The reply should hold every record, copied exactly, and none of the pictures.

# Records contained in a dataset
********************
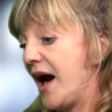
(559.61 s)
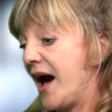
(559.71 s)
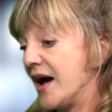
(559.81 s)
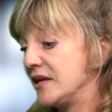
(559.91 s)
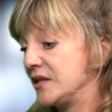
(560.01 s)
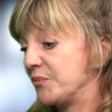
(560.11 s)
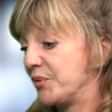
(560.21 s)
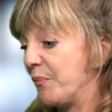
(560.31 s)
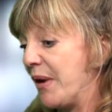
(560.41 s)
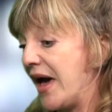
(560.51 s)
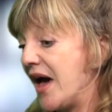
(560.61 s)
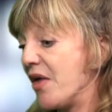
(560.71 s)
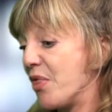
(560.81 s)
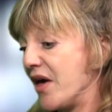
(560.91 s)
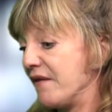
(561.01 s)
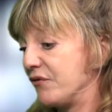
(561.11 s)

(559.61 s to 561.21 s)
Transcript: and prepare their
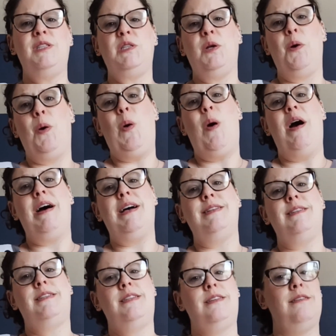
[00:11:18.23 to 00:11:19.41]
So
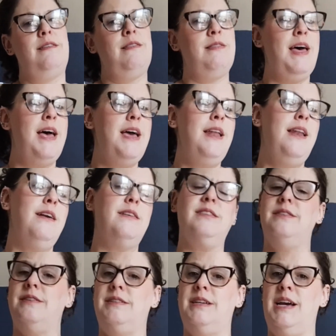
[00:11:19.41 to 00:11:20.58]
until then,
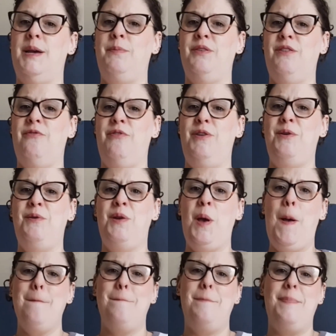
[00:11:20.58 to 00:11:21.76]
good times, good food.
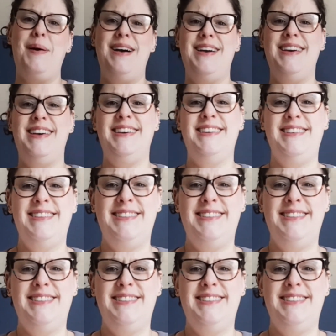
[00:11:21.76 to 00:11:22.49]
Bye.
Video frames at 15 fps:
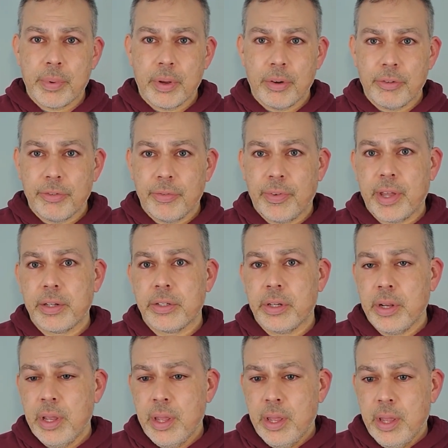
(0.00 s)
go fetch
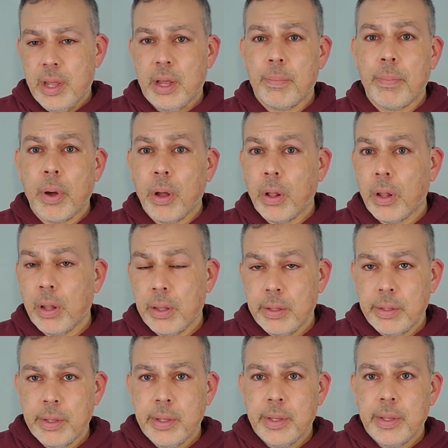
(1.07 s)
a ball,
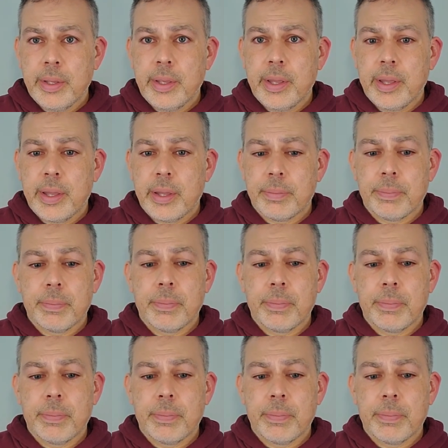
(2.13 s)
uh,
********************
# TASK SOLUTION
(559.61 s)
(559.71 s)
(559.81 s)
(559.91 s)
(560.01 s)
(560.11 s)
(560.21 s)
(560.31 s)
(560.41 s)
(560.51 s)
(560.61 s)
(560.71 s)
(560.81 s)
(560.91 s)
(561.01 s)
(561.11 s)

(559.61 s to 561.21 s)
Transcript: and prepare their
[00:11:18.23 to 00:11:19.41]
So
[00:11:19.41 to 00:11:20.58]
until then,
[00:11:20.58 to 00:11:21.76]
good times, good food.
[00:11:21.76 to 00:11:22.49]
Bye.
Video frames at 15 fps:
(0.00 s)
go fetch
(1.07 s)
a ball,
(2.13 s)
uh,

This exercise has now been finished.